> Brief:
Transcribe the full listing below, word for word, without pictures.

> Provided material:
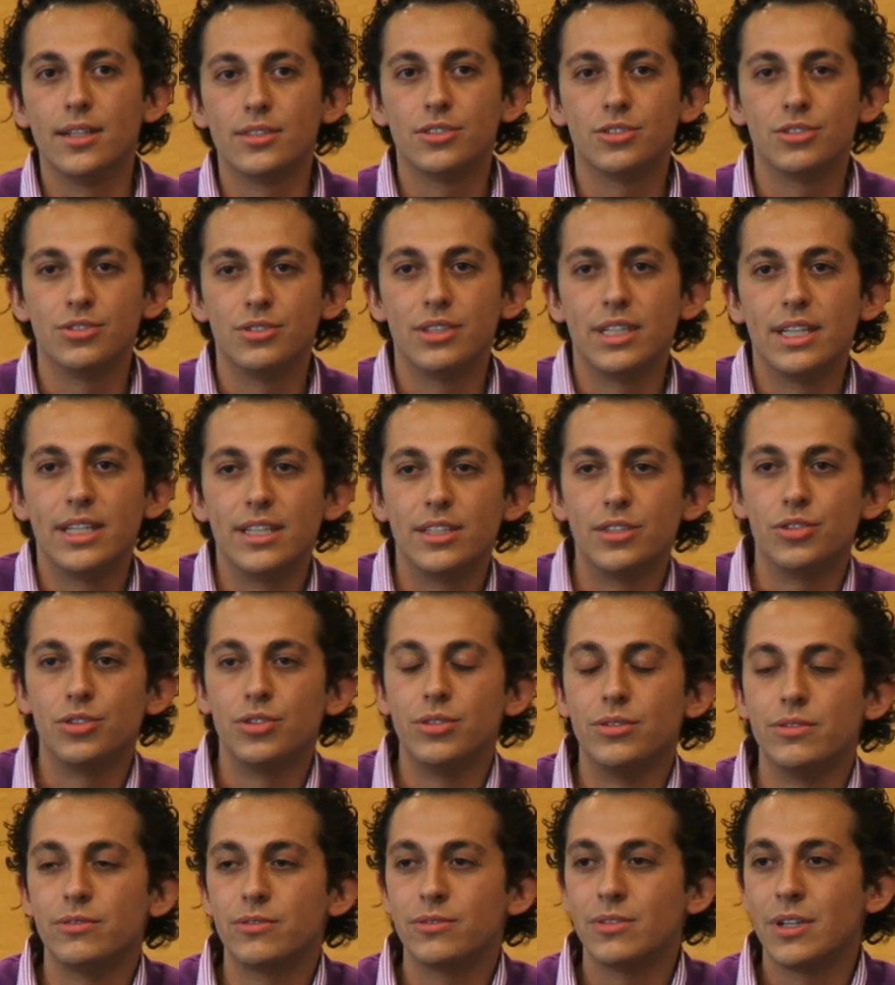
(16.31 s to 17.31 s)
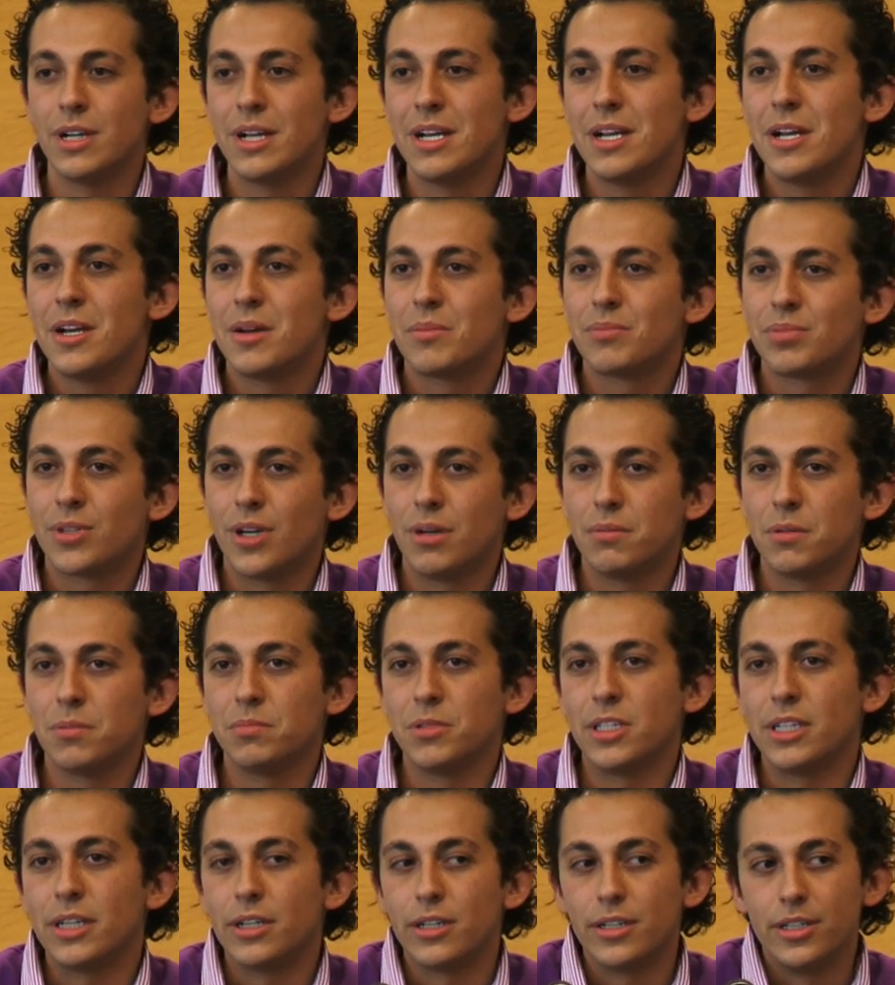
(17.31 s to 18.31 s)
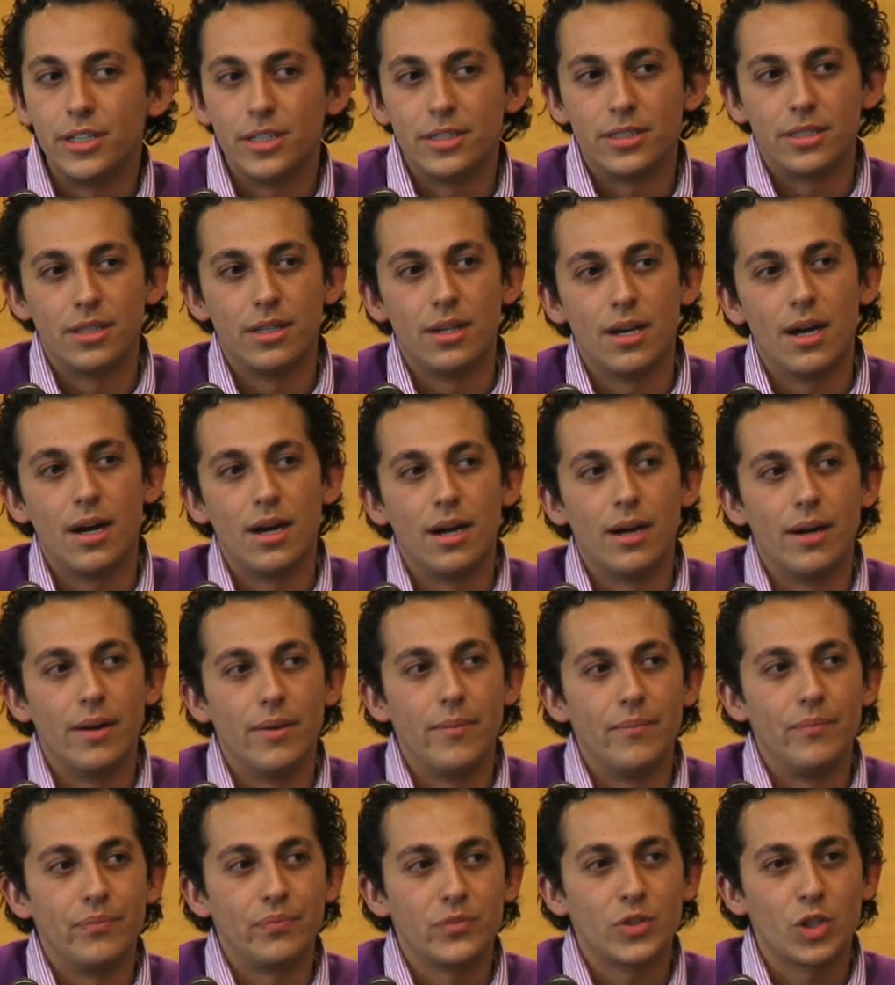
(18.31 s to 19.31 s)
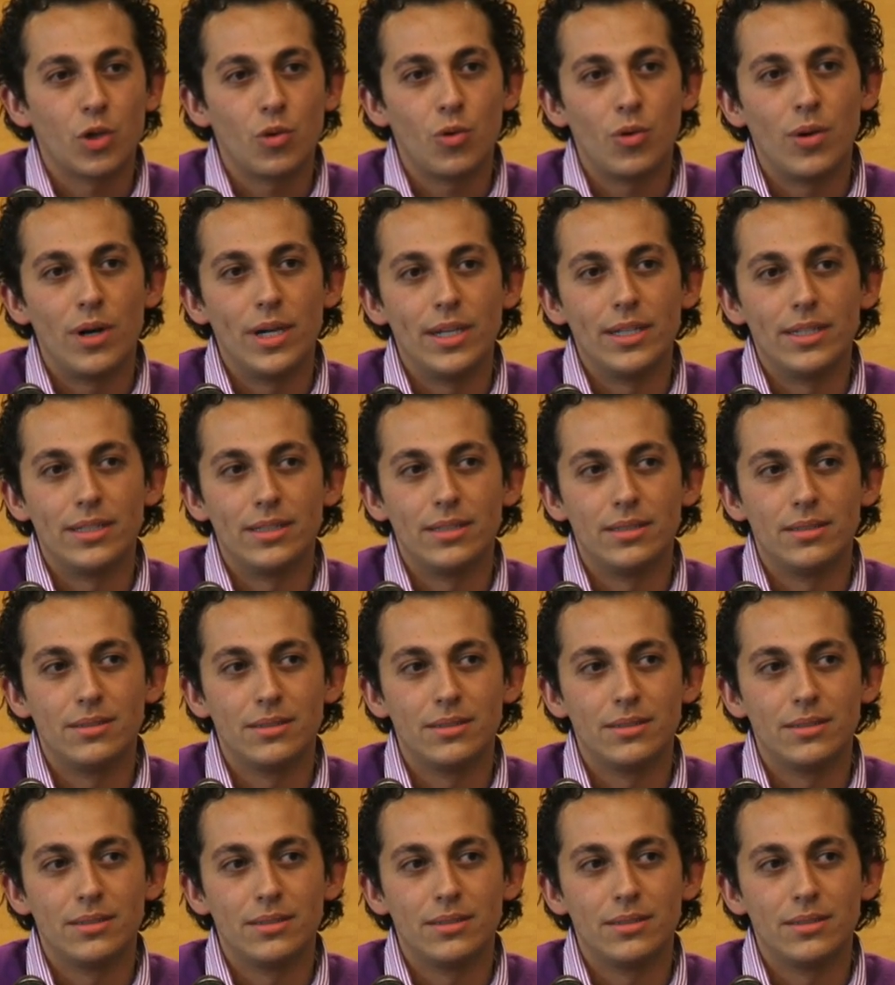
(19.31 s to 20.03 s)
today, you've probably heard quite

> Final answer:
(16.31 s to 17.31 s)
(17.31 s to 18.31 s)
(18.31 s to 19.31 s)
(19.31 s to 20.03 s)
today, you've probably heard quite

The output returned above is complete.